Exercise aim: Please restate each line of the data that follows word for word, skipping any image.

Available data:
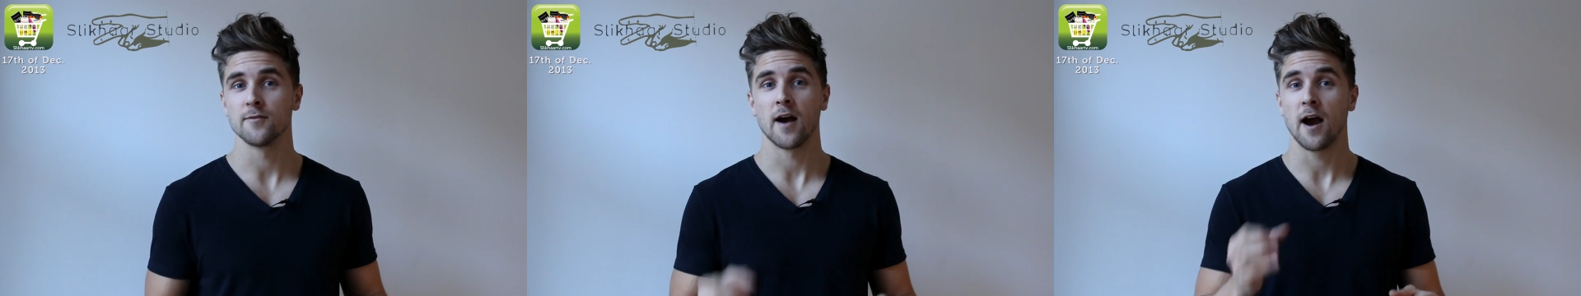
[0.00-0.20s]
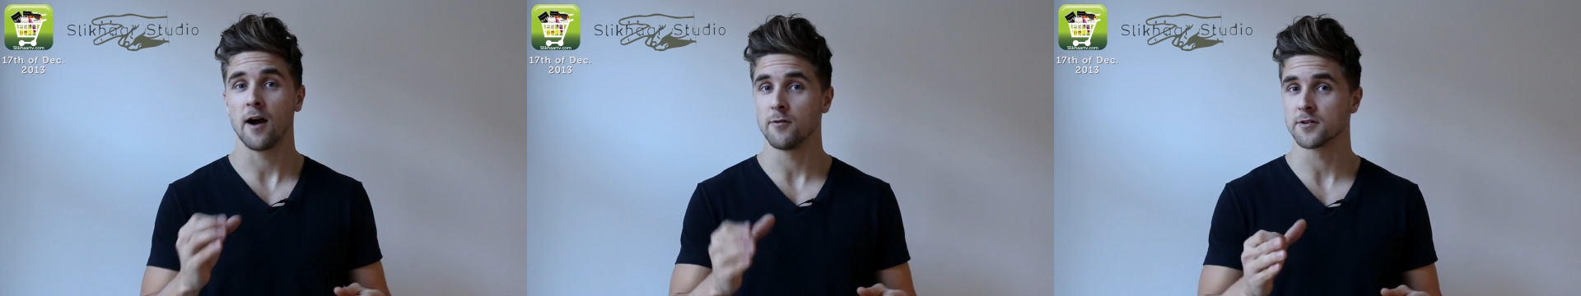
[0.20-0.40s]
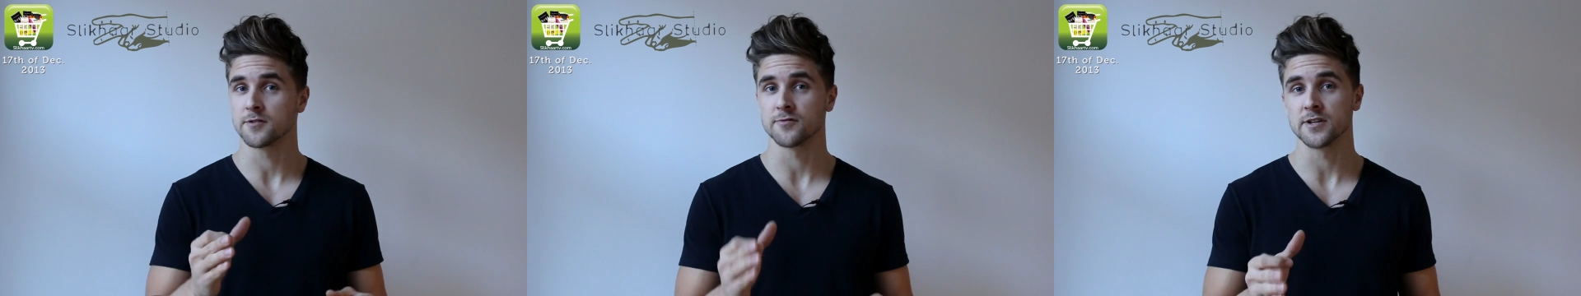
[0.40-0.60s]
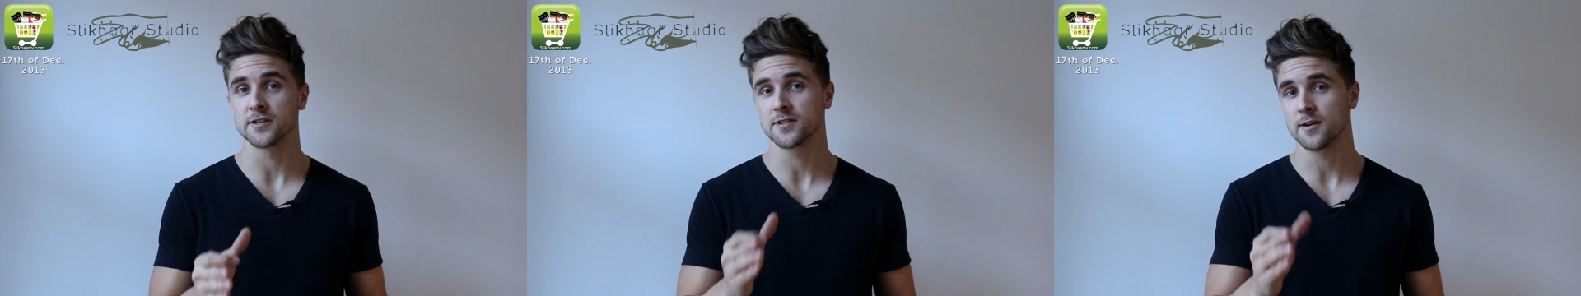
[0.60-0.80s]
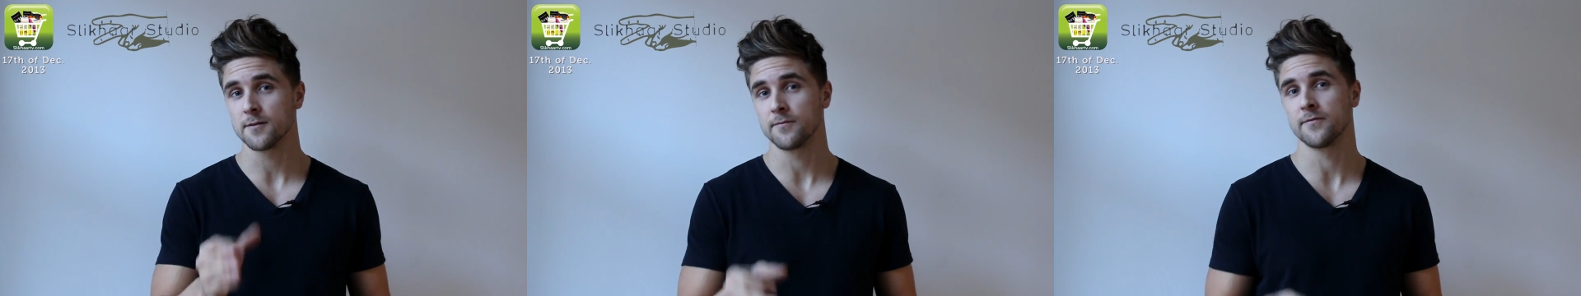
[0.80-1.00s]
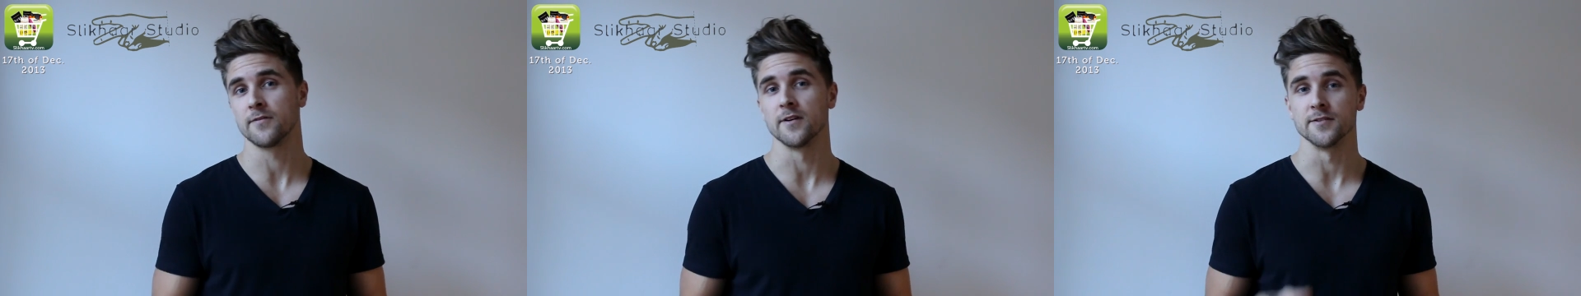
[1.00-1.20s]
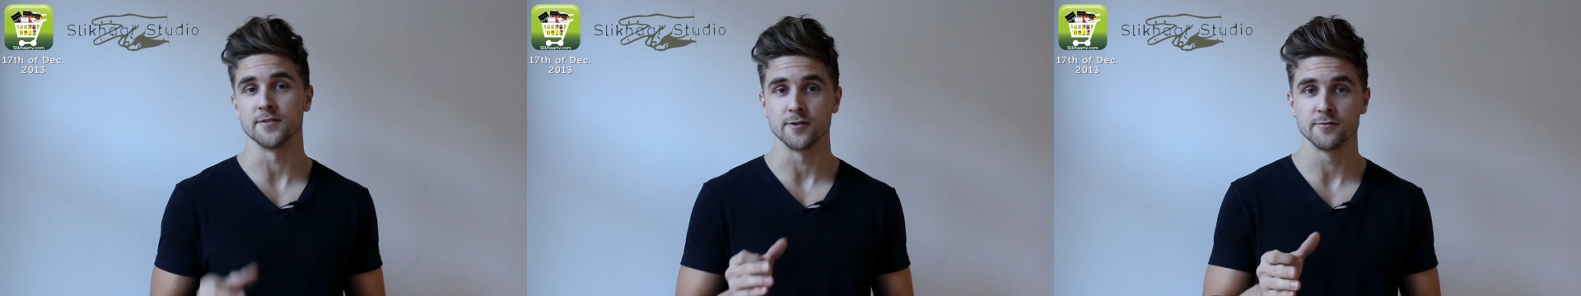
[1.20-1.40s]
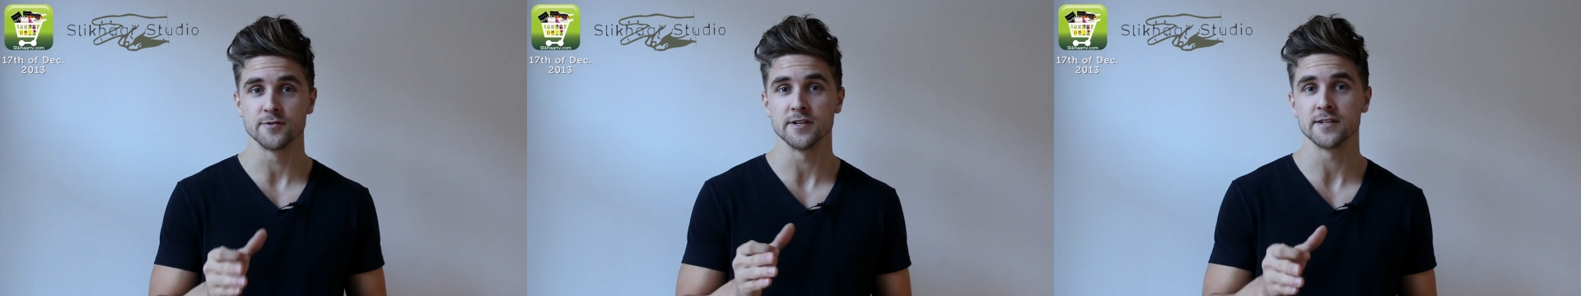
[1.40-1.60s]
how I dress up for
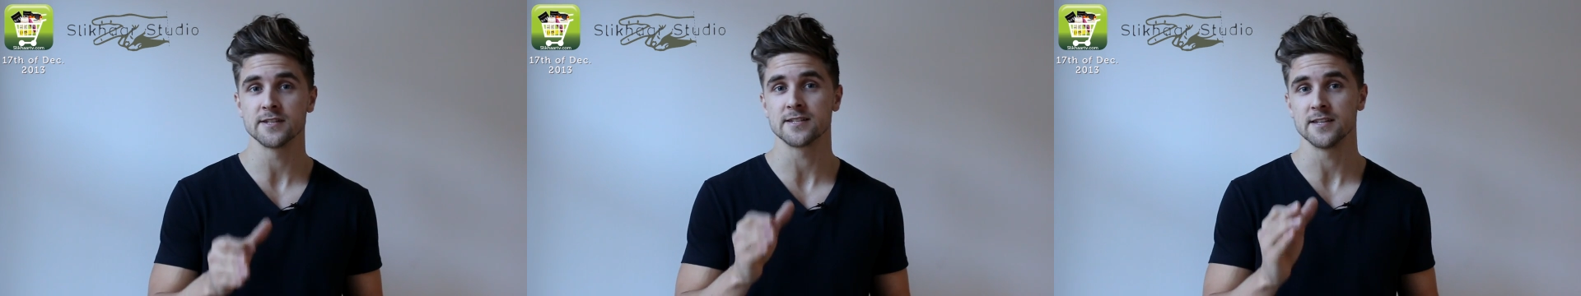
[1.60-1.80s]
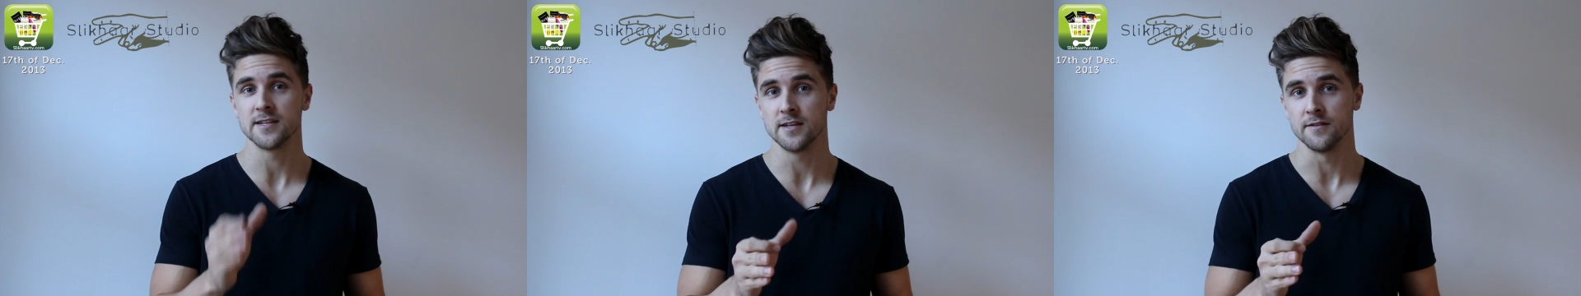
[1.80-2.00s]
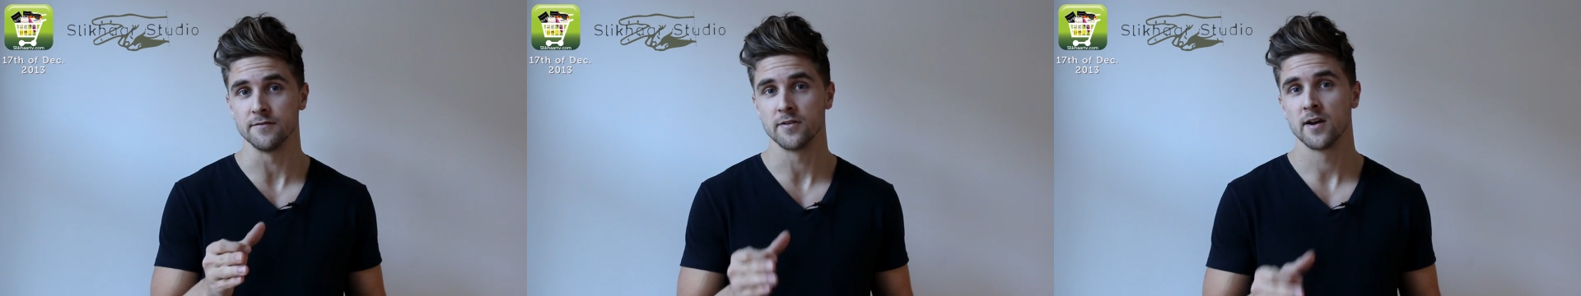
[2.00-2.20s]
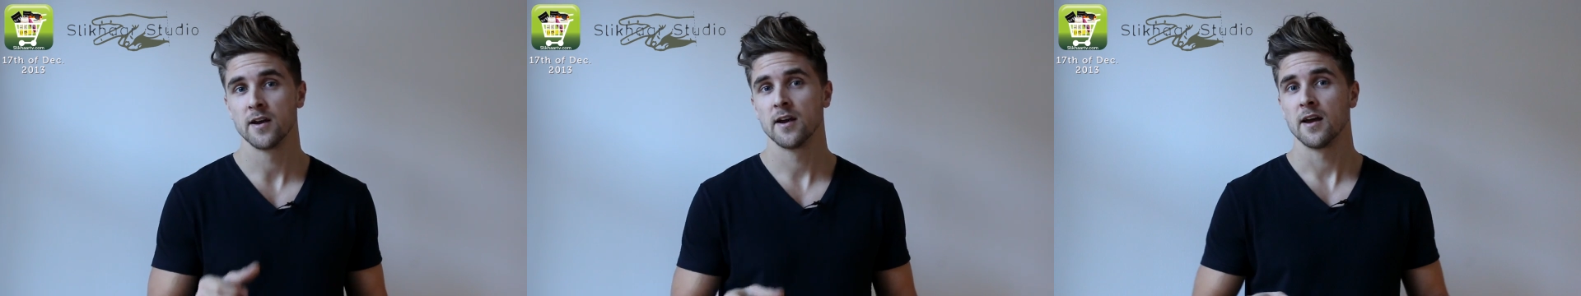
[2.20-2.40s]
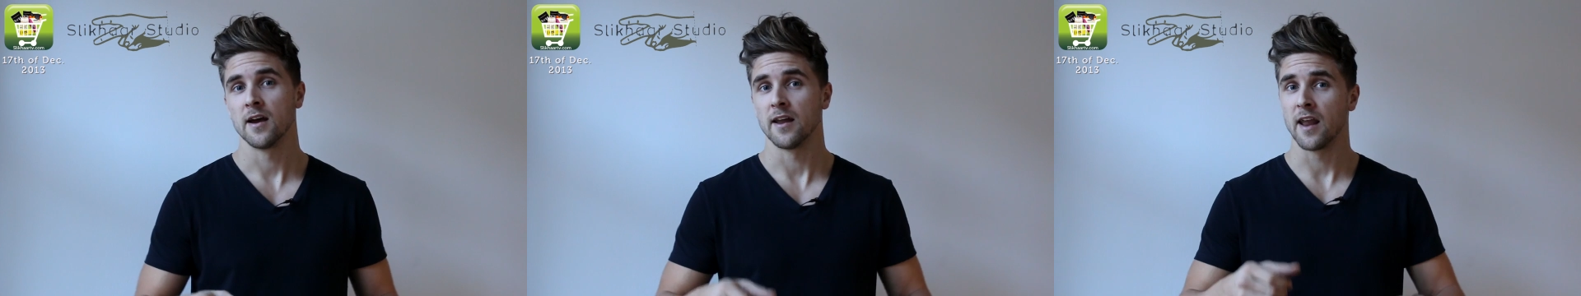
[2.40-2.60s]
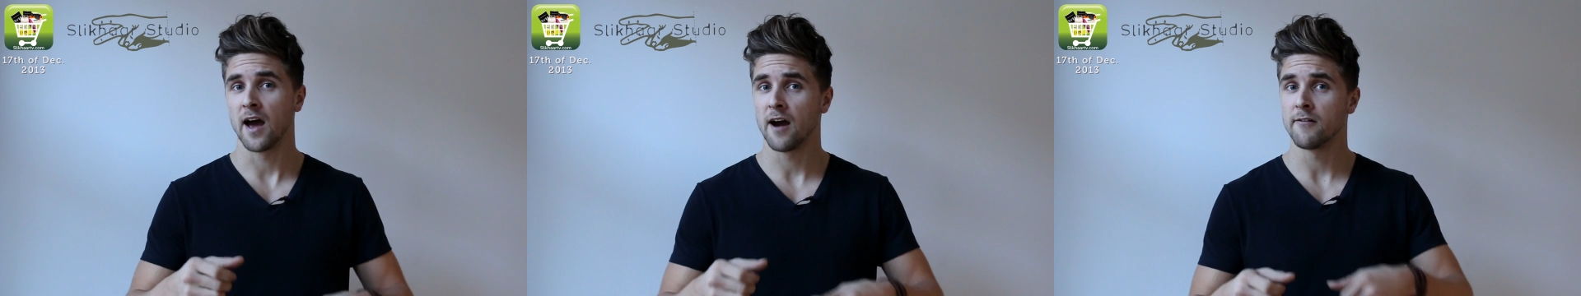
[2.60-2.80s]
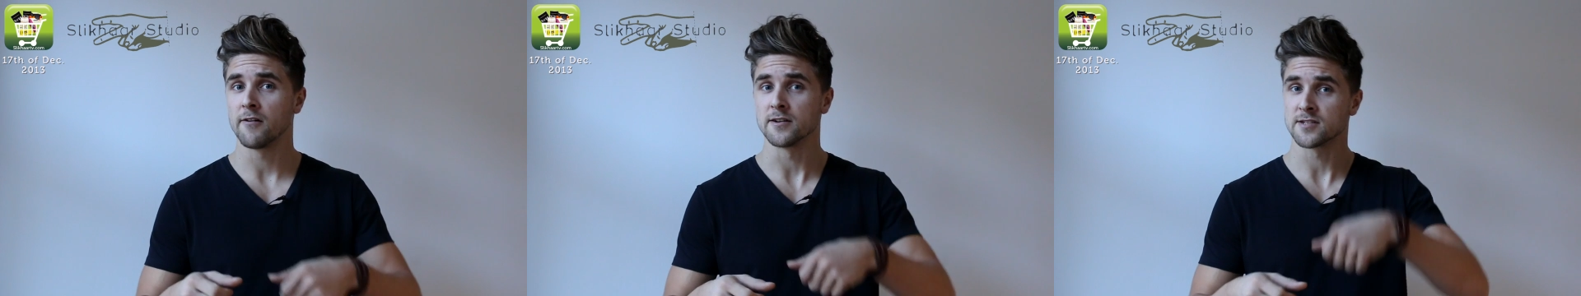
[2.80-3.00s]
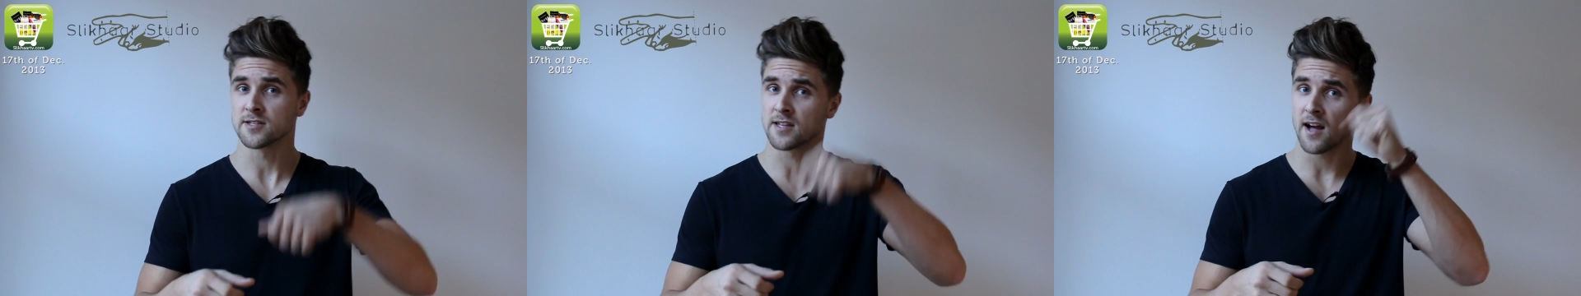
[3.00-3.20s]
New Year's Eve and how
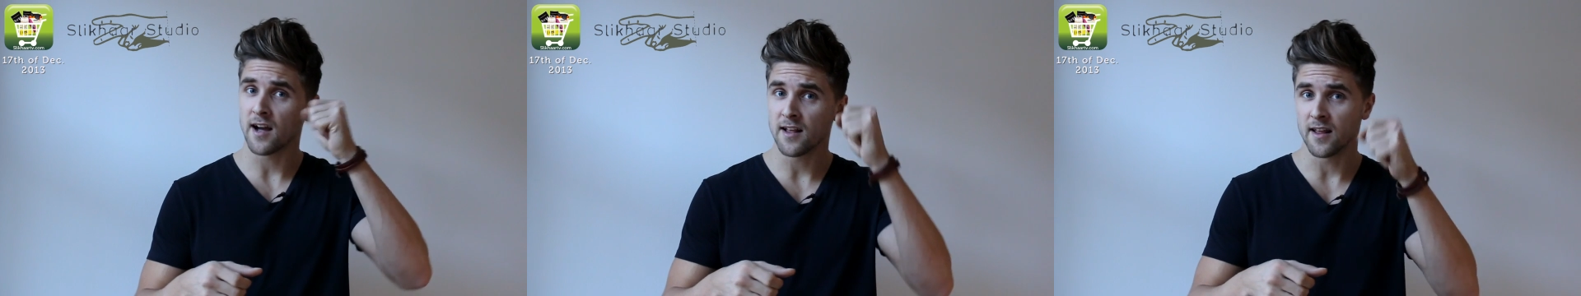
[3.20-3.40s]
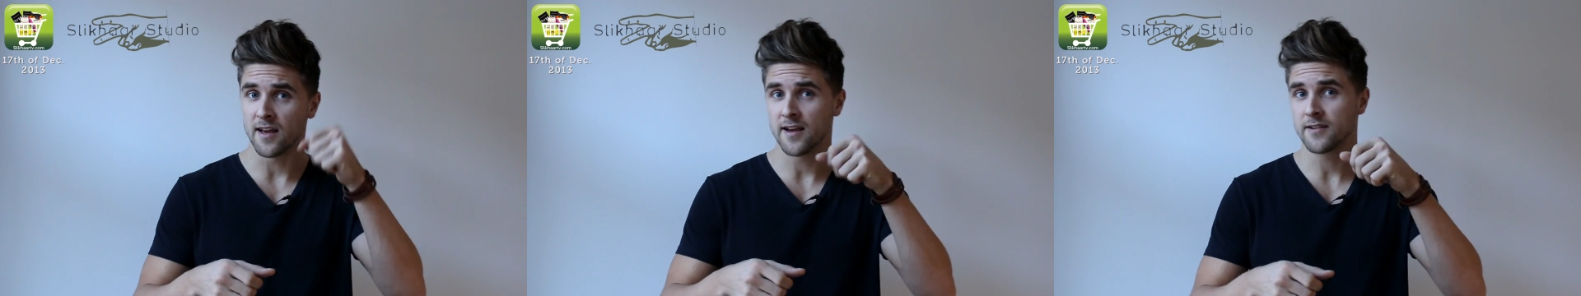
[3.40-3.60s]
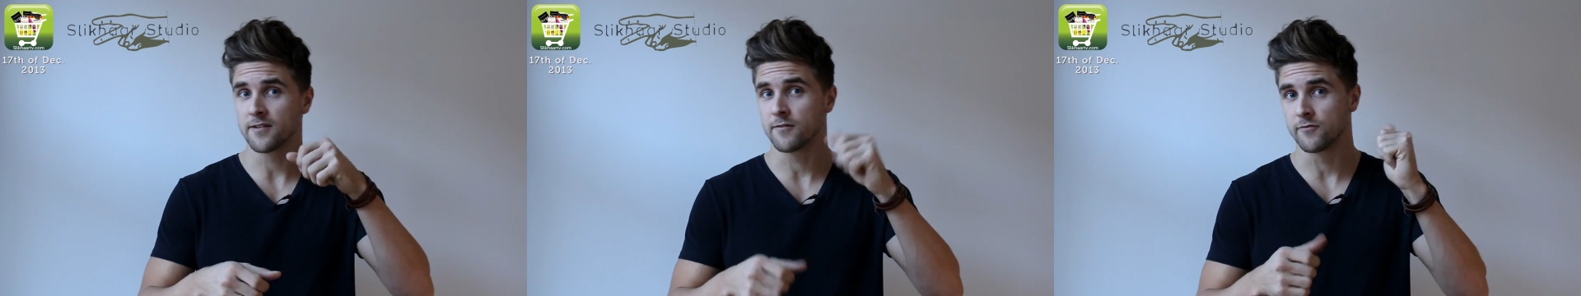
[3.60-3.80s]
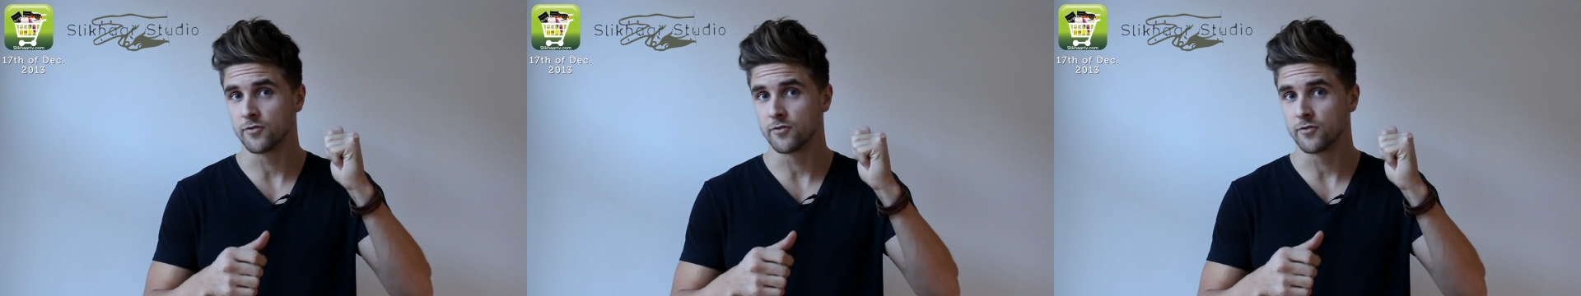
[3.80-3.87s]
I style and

Output for this task:
[0.00-0.20s]
[0.20-0.40s]
[0.40-0.60s]
[0.60-0.80s]
[0.80-1.00s]
[1.00-1.20s]
[1.20-1.40s]
[1.40-1.60s]
how I dress up for
[1.60-1.80s]
[1.80-2.00s]
[2.00-2.20s]
[2.20-2.40s]
[2.40-2.60s]
[2.60-2.80s]
[2.80-3.00s]
[3.00-3.20s]
New Year's Eve and how
[3.20-3.40s]
[3.40-3.60s]
[3.60-3.80s]
[3.80-3.87s]
I style and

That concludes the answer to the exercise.